FIFA to sell pieces of World Cup final pitch from $450, but not to Africa

Posted by Enoch Nyamson

15 hours ago

FIFA will carve up the pitch from this year's World Cup final and sell it in $450 pieces, and anyone in Ghana hoping to own a slice is out of luck.


The turf ships only to the United States, the United Kingdom and Europe.

The product, billed as the "FIFA World Cup 2026 Piece of the Pitch, Foundation Edition," is a fragment of grass from the July 19 final at MetLife Stadium in New Jersey, set in a block of clear acrylic with a USB stick that plays a certificate of authenticity. Each square measures 17.5 by 17.5 by 17.5, in units FIFA does not clearly state but we assume will be centimetres. With nnly 2,026 to be made, and none of the pieces will ship out to buyers until the final is played.

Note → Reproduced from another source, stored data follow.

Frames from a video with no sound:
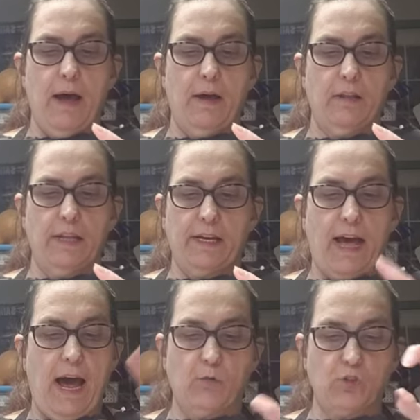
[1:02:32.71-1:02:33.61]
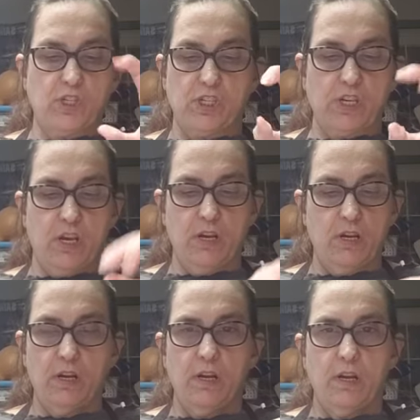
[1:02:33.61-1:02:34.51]
like ounce
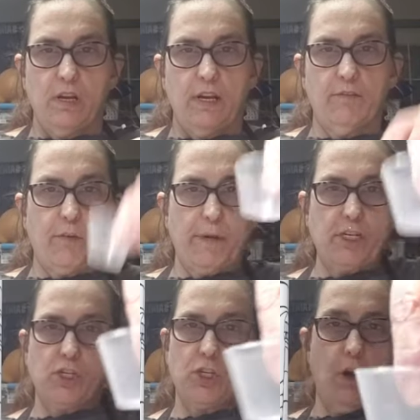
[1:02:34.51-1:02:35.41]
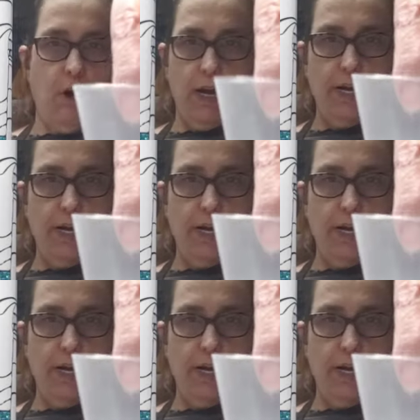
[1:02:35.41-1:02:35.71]
information on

For the millions across the continent who followed the tournament, the geography of the sale stings. The Black Stars were in it until July 4, when they bowed out to Colombia in the last 32. Africa's best shining team at the 2026 World Cup, Morocco, carried African hopes further, into a quarter-final against France, before falling.


A pitch the players didn't rate

There is an irony in the price tag. Some of the tournament's biggest names spent the group stage complaining about the very surface FIFA now wants to sell.

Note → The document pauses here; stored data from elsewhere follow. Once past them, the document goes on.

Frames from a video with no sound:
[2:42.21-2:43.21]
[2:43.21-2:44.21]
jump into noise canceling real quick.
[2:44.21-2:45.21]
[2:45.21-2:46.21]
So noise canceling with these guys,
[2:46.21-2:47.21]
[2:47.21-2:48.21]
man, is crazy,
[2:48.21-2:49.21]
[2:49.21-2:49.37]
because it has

France midfielder Adrien Rabiot was blunt after playing on it. "The pitch, I don't even know if you can call it that. It felt more like an artificial surface, quite hard and quite rigid," he said.

Brazil's Vinicius Junior said the grass dried out in the heat and slowed the game to a crawl.


France coach Didier Deschamps suggested the trouble ran below the surface. "There might be some cement below the grass. You have very short shards of grass here," he said. MetLife normally lays an artificial pitch for American football, over a concrete base.

Stars including France's Adrien Rabiot criticised the MetLife surface. — Credit: Facebook/MetLife Stadium



FIFA rejected the complaints. It said it had spent "more than five years" researching the playing surfaces, and that the pitches at all 16 stadiums "remain in excellent condition from both a playability and player safety perspective.


The $450 turf sits on top of a tournament already accused of pricing out ordinary supporters.

Seats for the final have reached $32,970, and hospitality packages climb above $34,000.

Selling the pitch itself is not a new idea for FIFA. It auctioned pieces of this same MetLife surface after last year's Club World Cup final, where Chelsea beat Paris Saint-Germain.

The sale caps a tournament in which FIFA has spent nearly as much energy defending itself as staging the football. Its president, Gianni Infantino, defended the body's processes after a contested red-card review that drew in even the United States president, one of several rows that shadowed the competition.